Monday, February 17, 2025

For someone who grew up in a family of card players, I don't play a lot of card games


Image downloaded from Wikipedia. By J Wynia from Minneapolis, United States - Afternoon cribbage on the patio., CC BY 2.0, https://commons.wikimedia.org/w/index.php?curid=102255562


When I was a kid, any time we held a Tennant family reunion, my dad would inevitably end up at a table with some combination of his brothers (he had a bunch of them) playing a game called Oh Hell.

Oh Hell was/is one of the large genre of trick-taking card games in which you look at your hand and decide how many "tricks" you can take based on the strength of your cards. In that sense, I think it's a lot like Euchre or Whist.

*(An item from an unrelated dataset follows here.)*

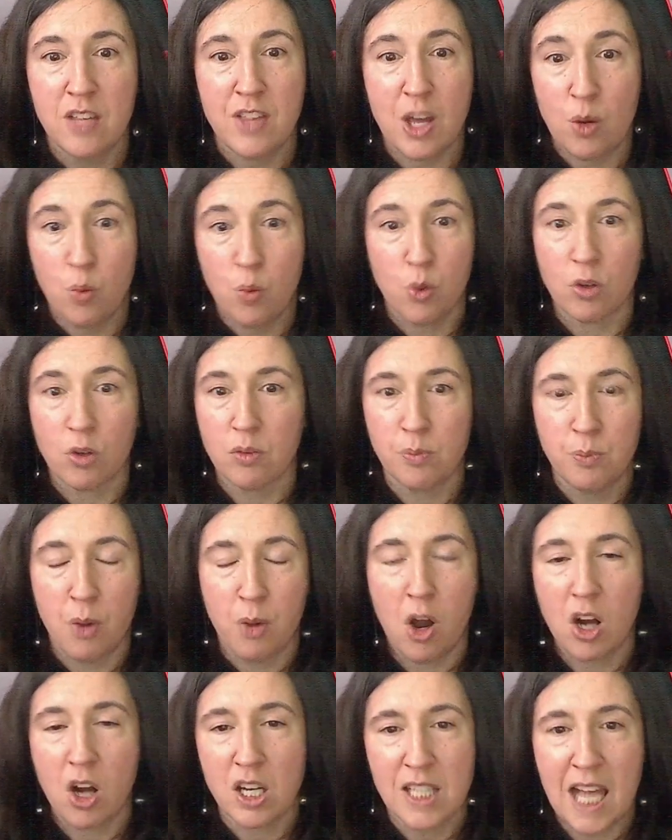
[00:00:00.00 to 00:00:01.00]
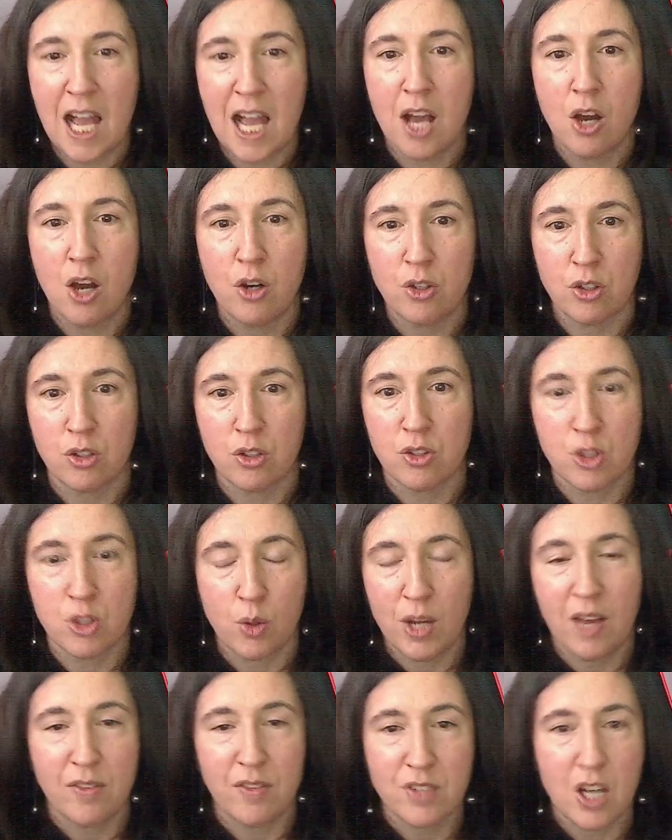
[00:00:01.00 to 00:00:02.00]
that we're bogged down or
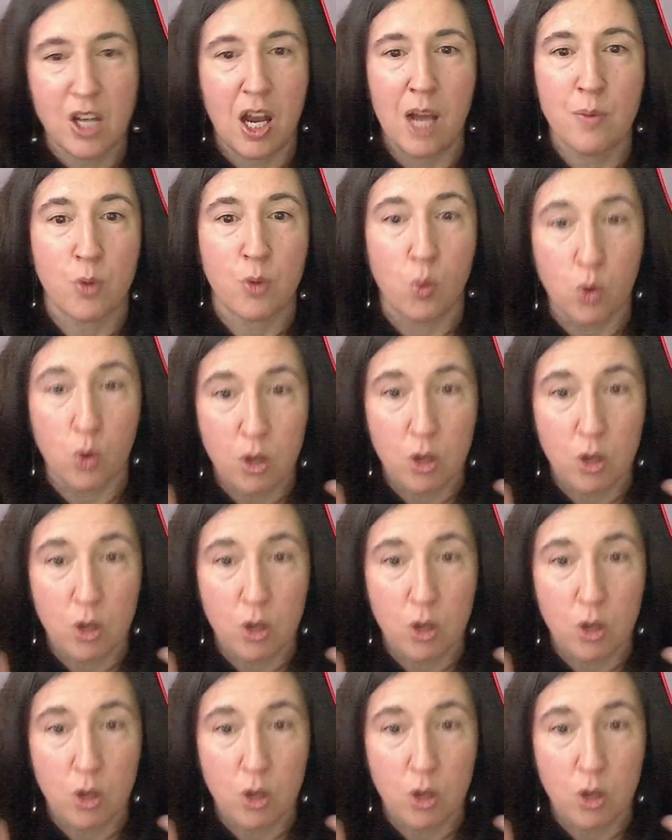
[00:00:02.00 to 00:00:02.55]
don't have time, or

I never understand the game when I was little, but even I could see how much fun the brothers would have playing, talking, making fun of one another, and generally enjoying each other's company.

When he wasn't playing Oh Hell, my dad would sit in our kitchen for hours on end playing solitaire. As I've mentioned before, the sound of Dad shuffling the cards on a Saturday morning was in some ways the soundtrack of my youth.

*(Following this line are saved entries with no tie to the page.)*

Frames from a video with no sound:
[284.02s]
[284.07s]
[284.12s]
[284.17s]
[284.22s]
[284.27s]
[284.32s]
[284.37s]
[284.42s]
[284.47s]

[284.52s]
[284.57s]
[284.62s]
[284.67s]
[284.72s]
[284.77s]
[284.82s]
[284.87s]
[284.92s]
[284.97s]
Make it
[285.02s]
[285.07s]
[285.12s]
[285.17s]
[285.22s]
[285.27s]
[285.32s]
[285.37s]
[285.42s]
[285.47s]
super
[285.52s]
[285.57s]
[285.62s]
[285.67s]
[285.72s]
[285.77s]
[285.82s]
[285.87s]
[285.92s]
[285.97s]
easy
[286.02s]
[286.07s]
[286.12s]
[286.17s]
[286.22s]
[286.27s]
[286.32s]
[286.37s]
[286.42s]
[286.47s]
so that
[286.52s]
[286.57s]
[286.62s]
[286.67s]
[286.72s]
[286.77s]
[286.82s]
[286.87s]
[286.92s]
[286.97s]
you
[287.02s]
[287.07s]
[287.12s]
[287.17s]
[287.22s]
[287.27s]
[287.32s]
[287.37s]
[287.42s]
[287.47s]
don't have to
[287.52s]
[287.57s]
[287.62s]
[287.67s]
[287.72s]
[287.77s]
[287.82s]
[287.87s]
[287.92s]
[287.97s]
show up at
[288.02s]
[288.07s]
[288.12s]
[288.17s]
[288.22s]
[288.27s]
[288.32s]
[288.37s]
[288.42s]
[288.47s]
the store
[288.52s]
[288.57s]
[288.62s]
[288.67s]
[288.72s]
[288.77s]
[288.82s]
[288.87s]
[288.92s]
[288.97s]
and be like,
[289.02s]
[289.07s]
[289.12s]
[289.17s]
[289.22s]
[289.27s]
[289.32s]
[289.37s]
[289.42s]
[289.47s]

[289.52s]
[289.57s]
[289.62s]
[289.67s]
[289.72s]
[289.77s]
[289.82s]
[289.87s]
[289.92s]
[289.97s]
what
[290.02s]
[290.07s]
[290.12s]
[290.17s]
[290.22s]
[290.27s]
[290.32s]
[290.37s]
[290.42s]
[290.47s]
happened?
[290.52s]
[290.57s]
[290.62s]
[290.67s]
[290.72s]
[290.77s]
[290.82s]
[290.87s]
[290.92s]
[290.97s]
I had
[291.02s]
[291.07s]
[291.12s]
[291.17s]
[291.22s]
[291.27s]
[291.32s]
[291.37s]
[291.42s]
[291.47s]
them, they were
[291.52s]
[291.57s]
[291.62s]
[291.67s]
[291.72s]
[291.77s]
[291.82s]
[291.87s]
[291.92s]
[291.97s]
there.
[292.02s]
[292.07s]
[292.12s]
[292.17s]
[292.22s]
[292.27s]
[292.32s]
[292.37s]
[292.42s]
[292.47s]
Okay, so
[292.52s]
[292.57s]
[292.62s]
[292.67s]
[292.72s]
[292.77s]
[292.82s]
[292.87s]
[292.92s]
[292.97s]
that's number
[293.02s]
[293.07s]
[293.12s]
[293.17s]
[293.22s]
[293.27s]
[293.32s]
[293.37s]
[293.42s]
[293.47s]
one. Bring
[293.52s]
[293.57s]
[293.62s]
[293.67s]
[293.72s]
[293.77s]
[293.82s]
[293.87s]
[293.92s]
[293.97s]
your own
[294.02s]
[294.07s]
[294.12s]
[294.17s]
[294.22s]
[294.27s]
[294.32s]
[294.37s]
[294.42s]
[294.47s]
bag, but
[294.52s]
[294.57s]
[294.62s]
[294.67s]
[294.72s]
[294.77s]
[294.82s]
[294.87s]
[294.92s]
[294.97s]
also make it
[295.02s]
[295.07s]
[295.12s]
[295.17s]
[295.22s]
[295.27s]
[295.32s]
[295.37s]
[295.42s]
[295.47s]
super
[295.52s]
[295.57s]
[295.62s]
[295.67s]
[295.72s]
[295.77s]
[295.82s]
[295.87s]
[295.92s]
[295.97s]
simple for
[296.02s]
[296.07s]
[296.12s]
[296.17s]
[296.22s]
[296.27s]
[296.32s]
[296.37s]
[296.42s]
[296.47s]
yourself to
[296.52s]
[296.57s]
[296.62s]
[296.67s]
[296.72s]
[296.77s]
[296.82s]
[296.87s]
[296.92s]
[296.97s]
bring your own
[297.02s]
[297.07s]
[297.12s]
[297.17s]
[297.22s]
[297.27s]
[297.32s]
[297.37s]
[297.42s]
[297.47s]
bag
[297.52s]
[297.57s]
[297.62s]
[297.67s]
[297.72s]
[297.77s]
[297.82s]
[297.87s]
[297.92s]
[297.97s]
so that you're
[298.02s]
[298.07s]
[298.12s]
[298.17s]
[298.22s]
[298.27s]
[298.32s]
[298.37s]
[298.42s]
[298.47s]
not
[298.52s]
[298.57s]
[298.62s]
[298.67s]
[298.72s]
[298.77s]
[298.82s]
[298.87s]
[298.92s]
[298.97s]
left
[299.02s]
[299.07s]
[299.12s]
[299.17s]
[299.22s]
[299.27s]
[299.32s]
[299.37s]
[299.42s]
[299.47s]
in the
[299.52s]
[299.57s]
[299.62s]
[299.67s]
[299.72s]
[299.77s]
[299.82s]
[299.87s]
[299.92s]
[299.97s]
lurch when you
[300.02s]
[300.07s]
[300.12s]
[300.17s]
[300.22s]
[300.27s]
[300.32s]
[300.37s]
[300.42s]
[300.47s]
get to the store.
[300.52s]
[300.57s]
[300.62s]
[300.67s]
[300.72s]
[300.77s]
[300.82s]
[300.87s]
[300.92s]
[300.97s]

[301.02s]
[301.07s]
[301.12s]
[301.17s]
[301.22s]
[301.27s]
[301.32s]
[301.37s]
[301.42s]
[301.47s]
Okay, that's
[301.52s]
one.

It's not that I dislike card games  far from it  but I don't think I got the card playing gene. I'm not a poker guy, and I've never once played any sort of card-based table game in a casino.

We do play cribbage in our family, though, which I like a lot. I don't win all that often, but it's fun. If you don't know cribbage, it's the game pictured in the image at the top of today's post.

When my kids were little, I also played a lot of War and Go Fish with them.

And that's about it. I never learned Gin Rummy, Pinochle, Bridge, Hearts, Spades or any of the countless other games of which Americans (particularly of my generation and before) seem to be so fond. Or if I did learn any of them, I don't remember.

I have a feeling card games may eventually go the way of the horse and buggy, or at least "manual" card games will. Digital versions are likely to live on on our phones and other devices.

But even I (a playing card dabbler at best) know there's no cyber equivalent of a freshly opened pack of cards dealt around a table of friends and family intent on beating one another...and loving one another just the same.